As to taper – I don’t know. Maybe we’re raising chickens with looser buttholes now.
The egg comes out the butthole, right?
Must be something about the way they raise battery chickens. My hens lay tapered eggs.
Trunk: a chicken has an all-purpose exit. Eggs, poop, all-one! All-one!
I looked, because I have never noticed any that weren’t. Mine are tapered.
Mine are pretty obviously tapered.
I think you mean “Egg-land’s Best.” “Land-o-Lakes” is butter! Unless those are some very special eggs, kind of like
here (the one titled “Bacon Egg”–it is cartoon-style animal lovin’, just to warn).
Slight hijack: My great aunt used to have a job at an egg packing plant - she “candled” eggs…they would go buy on a kind of conveyer belt with a light underneath it and she would pull out the eggs that had been fertilized and had baby chicks in them so you wouldn’t freak out at home when you cracked it open and a chicken fetus would plop out on the skillet.
I was a little kid when I went to see her at work once, and thought the whole process was really cool. Don’t know if they do that now, what with there being little chance of these chickens at egg farms “doing the nasty” with any Roosters.

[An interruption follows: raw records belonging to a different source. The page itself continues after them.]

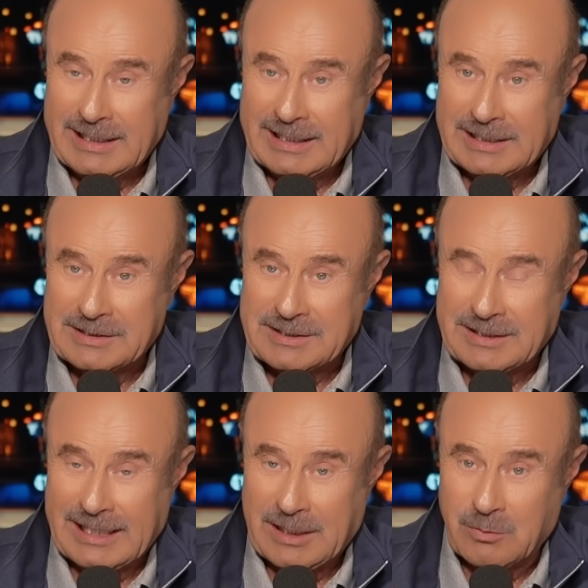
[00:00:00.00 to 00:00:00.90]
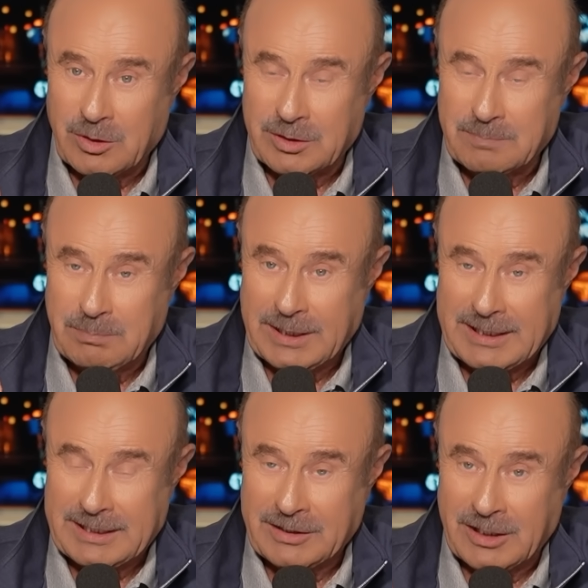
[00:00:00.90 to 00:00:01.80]
is they were
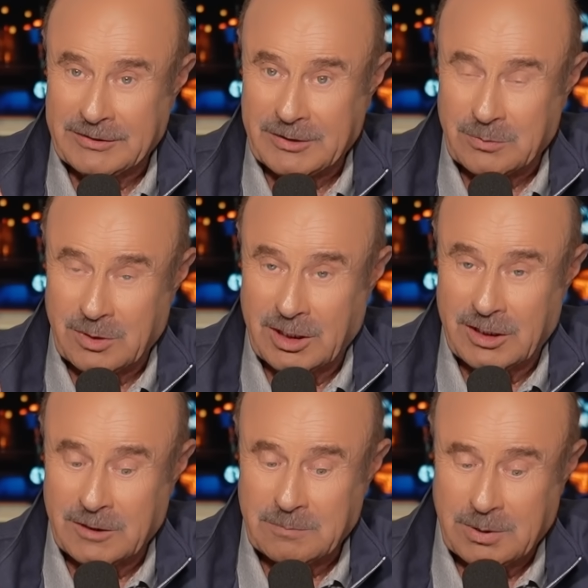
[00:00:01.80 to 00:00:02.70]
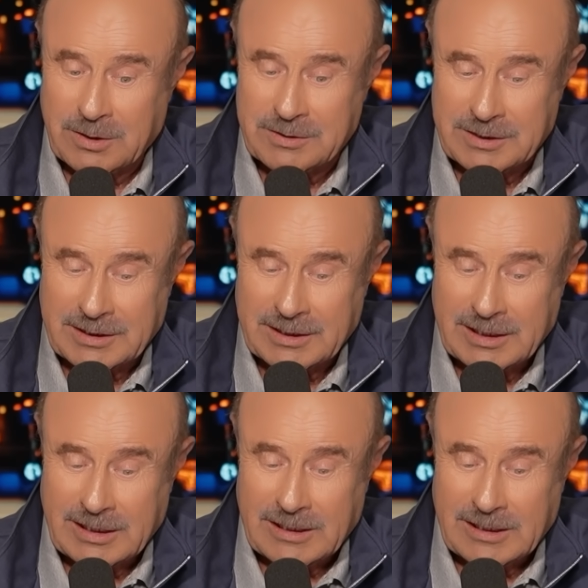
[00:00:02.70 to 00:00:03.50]
picking on the wrong person,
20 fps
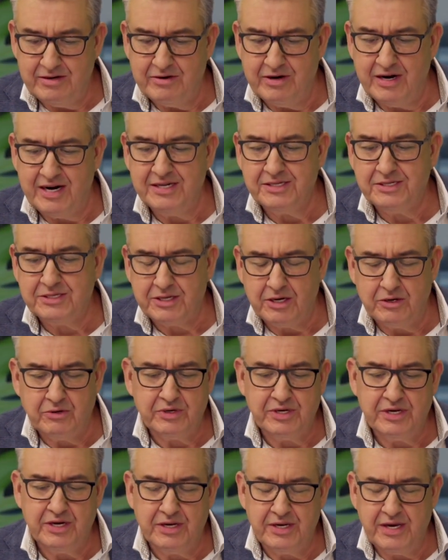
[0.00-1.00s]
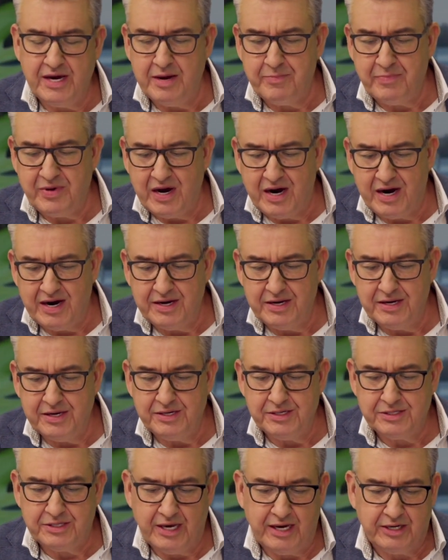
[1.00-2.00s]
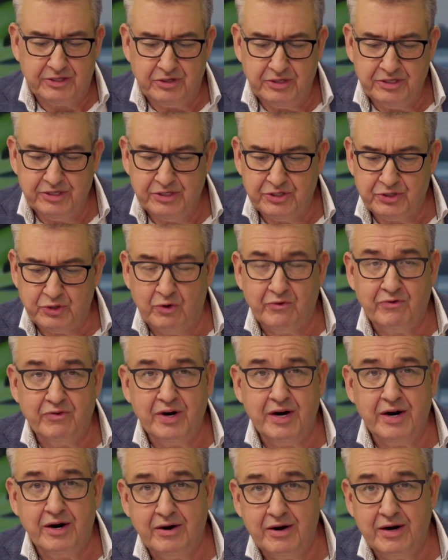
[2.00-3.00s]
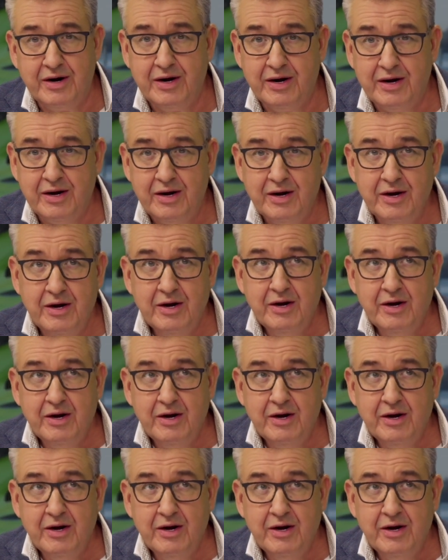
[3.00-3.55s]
Yeah, right, so the API is actually the software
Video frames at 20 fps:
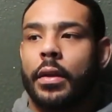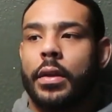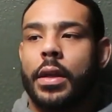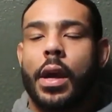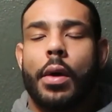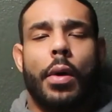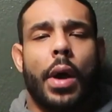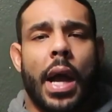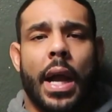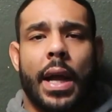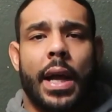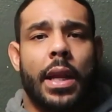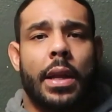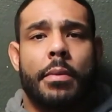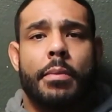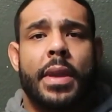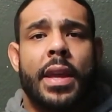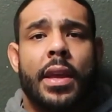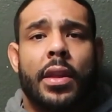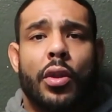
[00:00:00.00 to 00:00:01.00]
yo i
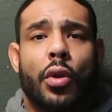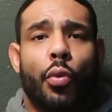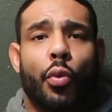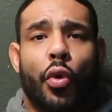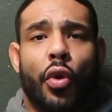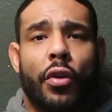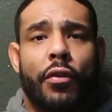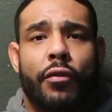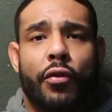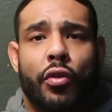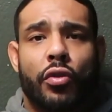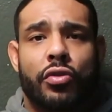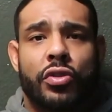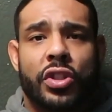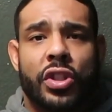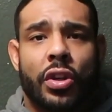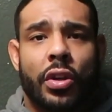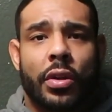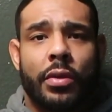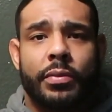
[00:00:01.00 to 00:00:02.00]
gotta be in the
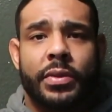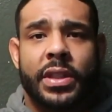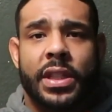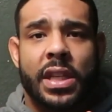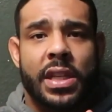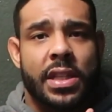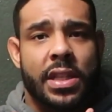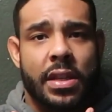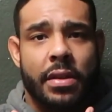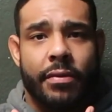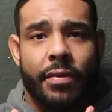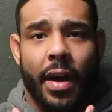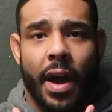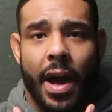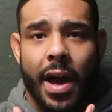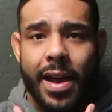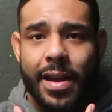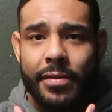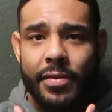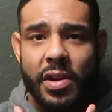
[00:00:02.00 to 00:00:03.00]
workforce till i'm
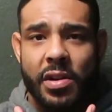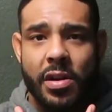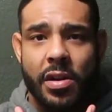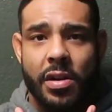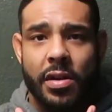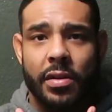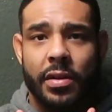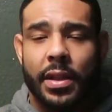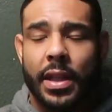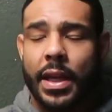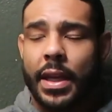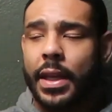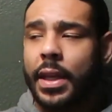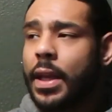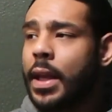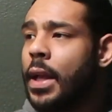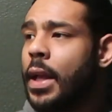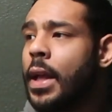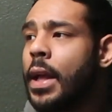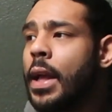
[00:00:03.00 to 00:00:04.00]
65 dog
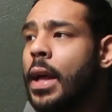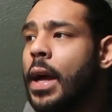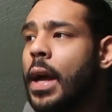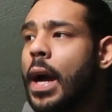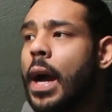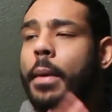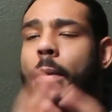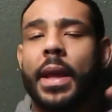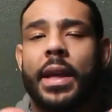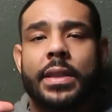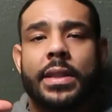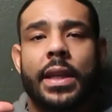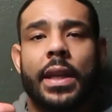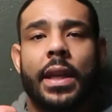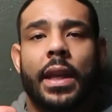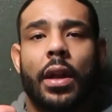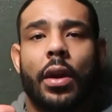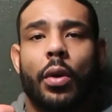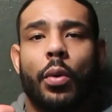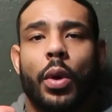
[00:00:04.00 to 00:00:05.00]
like i'm not
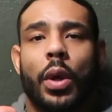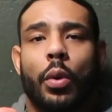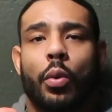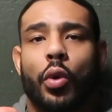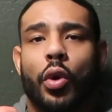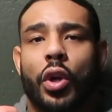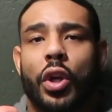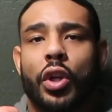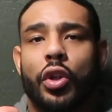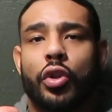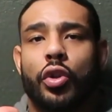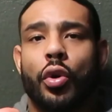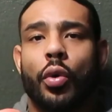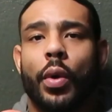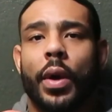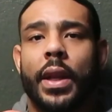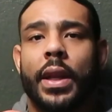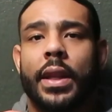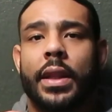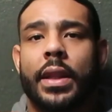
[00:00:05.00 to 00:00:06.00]
saying i don't want to work and
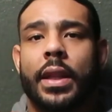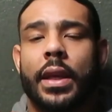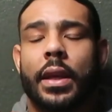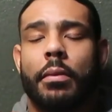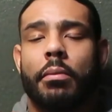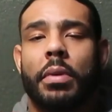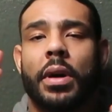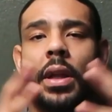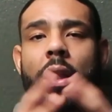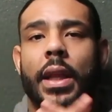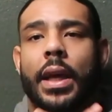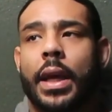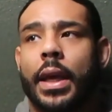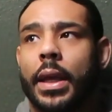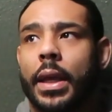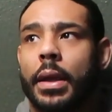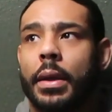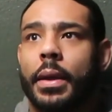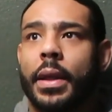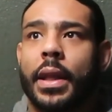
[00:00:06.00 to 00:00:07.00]
do anything but
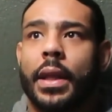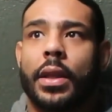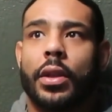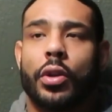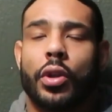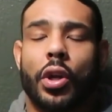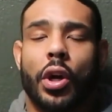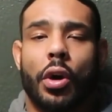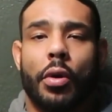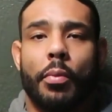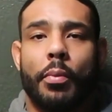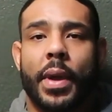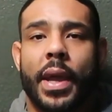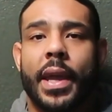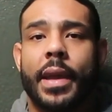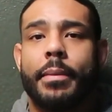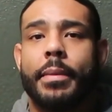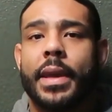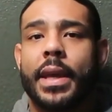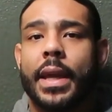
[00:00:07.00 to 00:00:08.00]
like you know
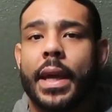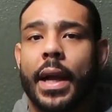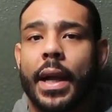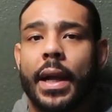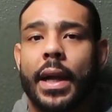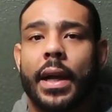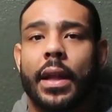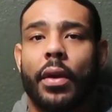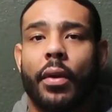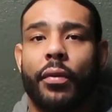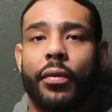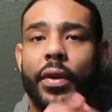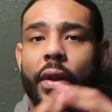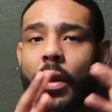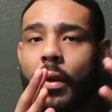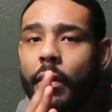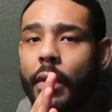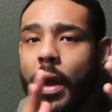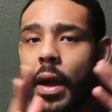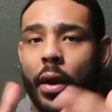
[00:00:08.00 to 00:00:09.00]
maybe i gotta
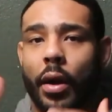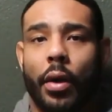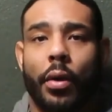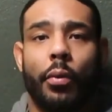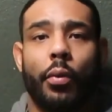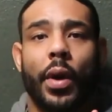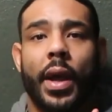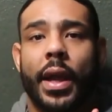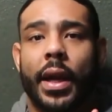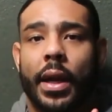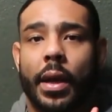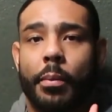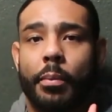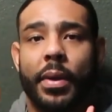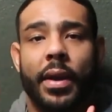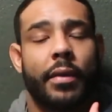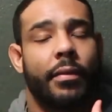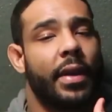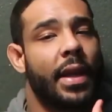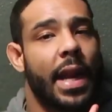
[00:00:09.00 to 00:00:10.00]
figure out a way to
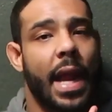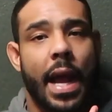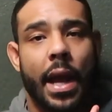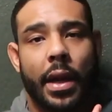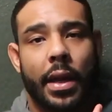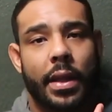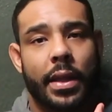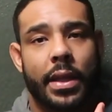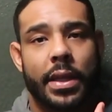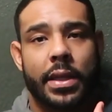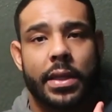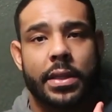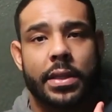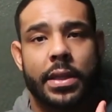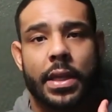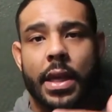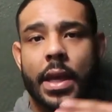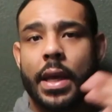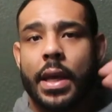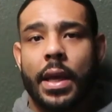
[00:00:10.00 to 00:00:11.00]
pivot out of
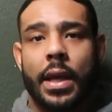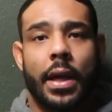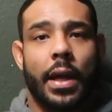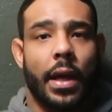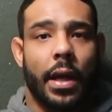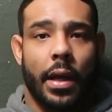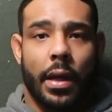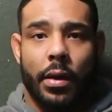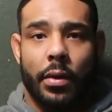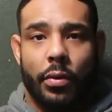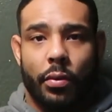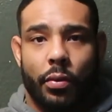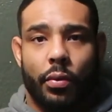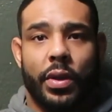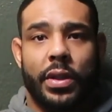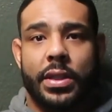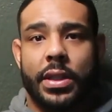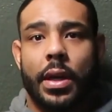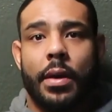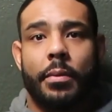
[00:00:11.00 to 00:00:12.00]
this uh,
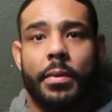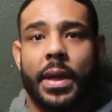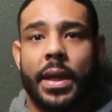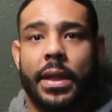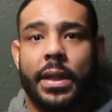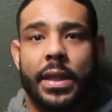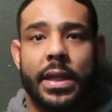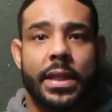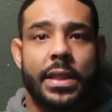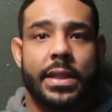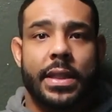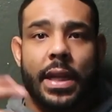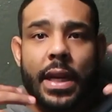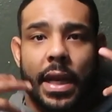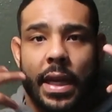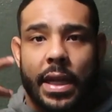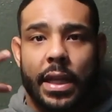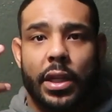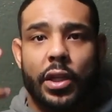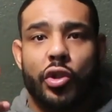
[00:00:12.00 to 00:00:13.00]
with something like this that
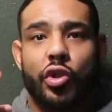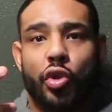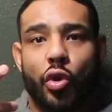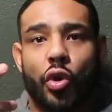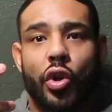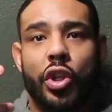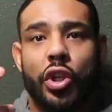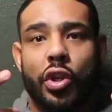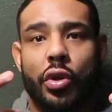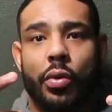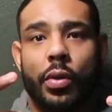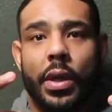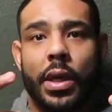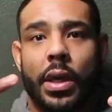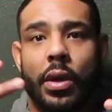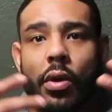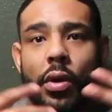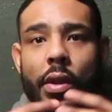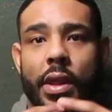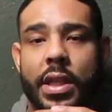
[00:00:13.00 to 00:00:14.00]
i can enjoy
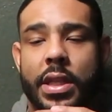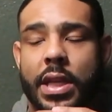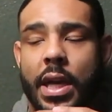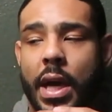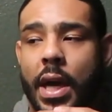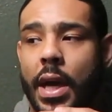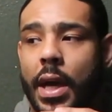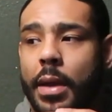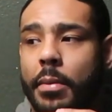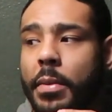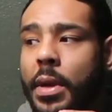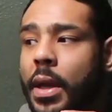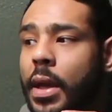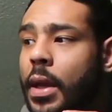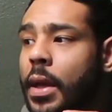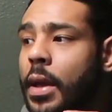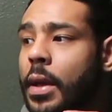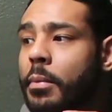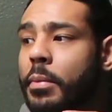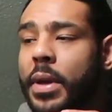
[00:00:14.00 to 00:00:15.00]
doing all the time
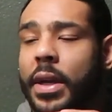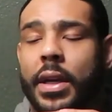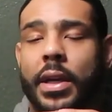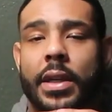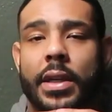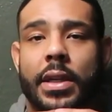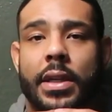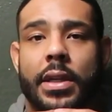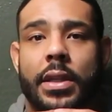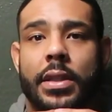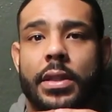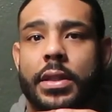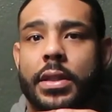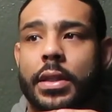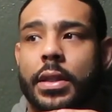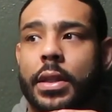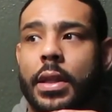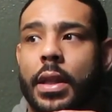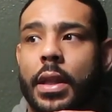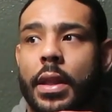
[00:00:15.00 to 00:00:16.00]

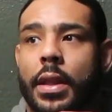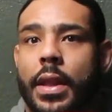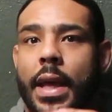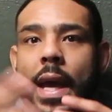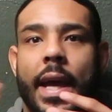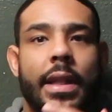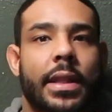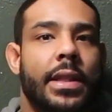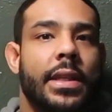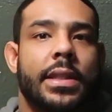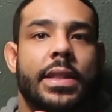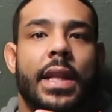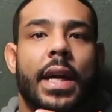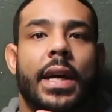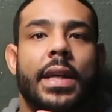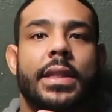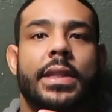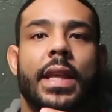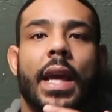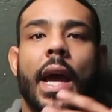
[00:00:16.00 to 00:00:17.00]
because that does
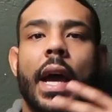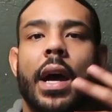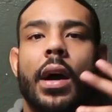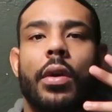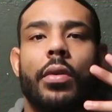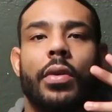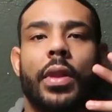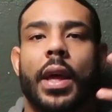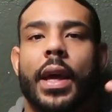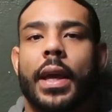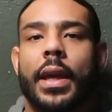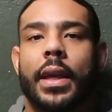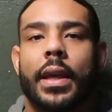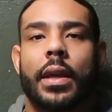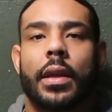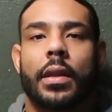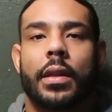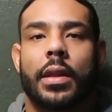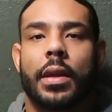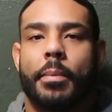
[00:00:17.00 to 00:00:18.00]
not sound like
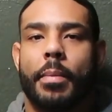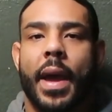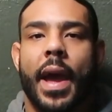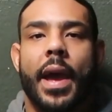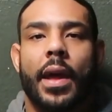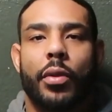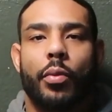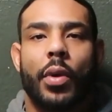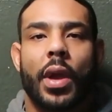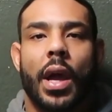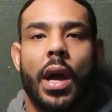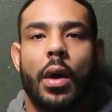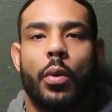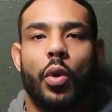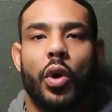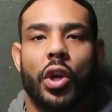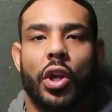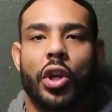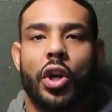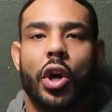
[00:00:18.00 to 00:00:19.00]
the pathway i
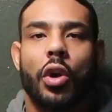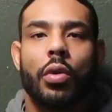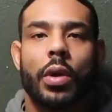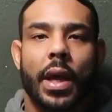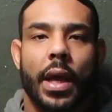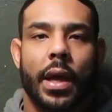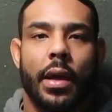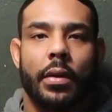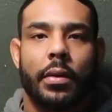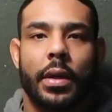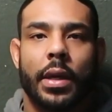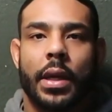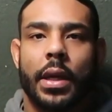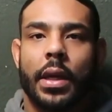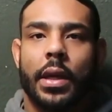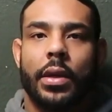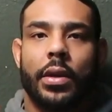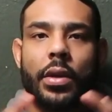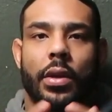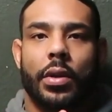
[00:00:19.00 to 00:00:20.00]
want to go down
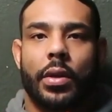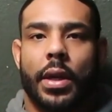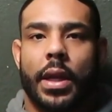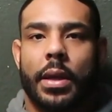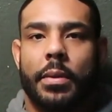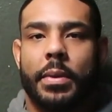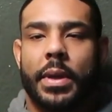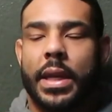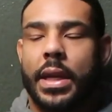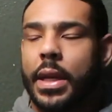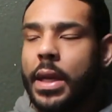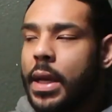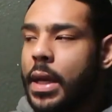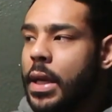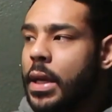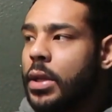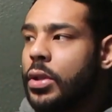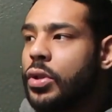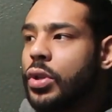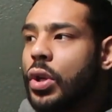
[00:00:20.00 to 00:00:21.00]
you know what i mean
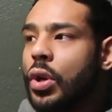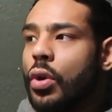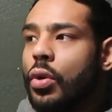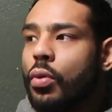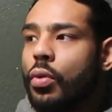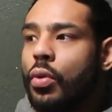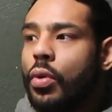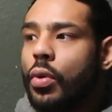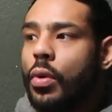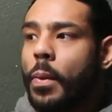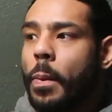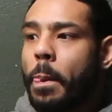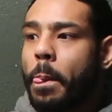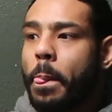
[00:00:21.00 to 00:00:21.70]
so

Land-O-Lakes Cage-Free All Natural Eggy Wegs
That bacon-n-eggs link was funny.
Dilute! Dilute! OK!
Sorry to continue the hijack, but you’re a bit mistaken on the purpose of candling eggs, at least why it’s done these days. None of the eggs would be fertilized - on an egg-producing farm there would not be any roosters available, thus there’s no way any of the eggs could be fertilized (not to mention the fact that most of the time the hens are caged, so there’s not much socializing going on). Candling is done to find eggs with weak shells and blood spots in eggs. Sometimes, when the egg is formed inside the hen, a bit of blood is included. It’s not something you’d want to see with your breakfast, so they’re pulled out.
I used to work on a poultry farm, and did a bit of candling myself.
Thanks for the info! As mentioned, it was a l o n g time ago, I was all of about 5 or 6 but still vividly recall where she sat and seeing all the eggs. Most likely the story of chicken fetus plopping on the skillet was for the benefit of one very young city slicker who would believe anything.
Thanks for carlifying…or should I say, thanks for candling my story!
Sorry to continue the hijack yet again. But I used to work in an institutional kitchen, we would get the 180ct cases of eggs. Fertilized eggs are rare, but I’ve seen at least 5 of them, out of maybe 3-400 cases I went through in my time there.
Yes, I know, the “my situation renders your generalization invalid” falacy.
I used to candle eggs to check development. You don’t want to crack them open too soon or crack one open that’s not developing - it might have an infection and be rotten. That smells so bad you won’t make that mistake again.